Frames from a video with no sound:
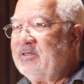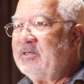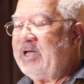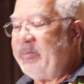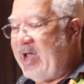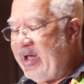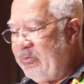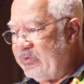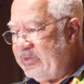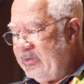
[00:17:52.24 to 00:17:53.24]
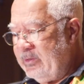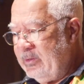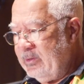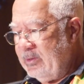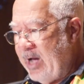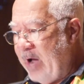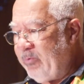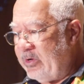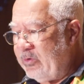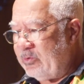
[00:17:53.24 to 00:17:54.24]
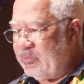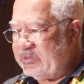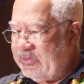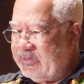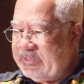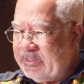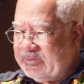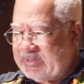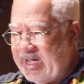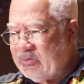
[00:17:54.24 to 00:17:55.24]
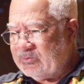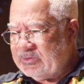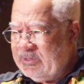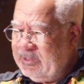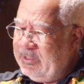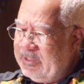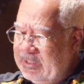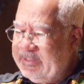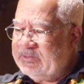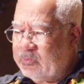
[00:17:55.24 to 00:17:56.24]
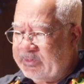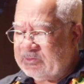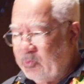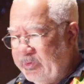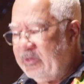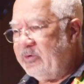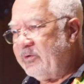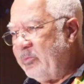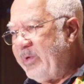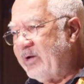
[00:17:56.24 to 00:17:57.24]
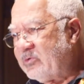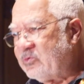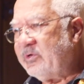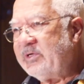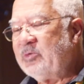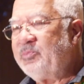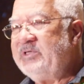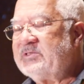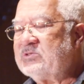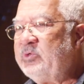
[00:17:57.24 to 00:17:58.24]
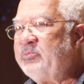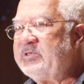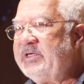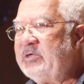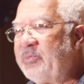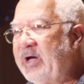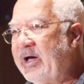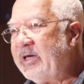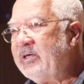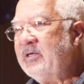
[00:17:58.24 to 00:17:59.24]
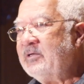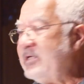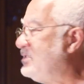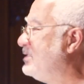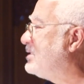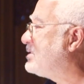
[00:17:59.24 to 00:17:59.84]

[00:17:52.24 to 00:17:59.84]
I mean, I would go to Miss Alexander's house at least once a week, go in the back door and get a piece of sweet potato pie that she just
+-------+
HOW TO COMPLETE THIS TASK: Take the lines of the material above from the first through the one containing "[00:17:58.24 to 00:17:59.24]", both included, and print them exactly without the pictures.

ANSWER SPACE:
Frames from a video with no sound:
[00:17:52.24 to 00:17:53.24]
[00:17:53.24 to 00:17:54.24]
[00:17:54.24 to 00:17:55.24]
[00:17:55.24 to 00:17:56.24]
[00:17:56.24 to 00:17:57.24]
[00:17:57.24 to 00:17:58.24]
[00:17:58.24 to 00:17:59.24]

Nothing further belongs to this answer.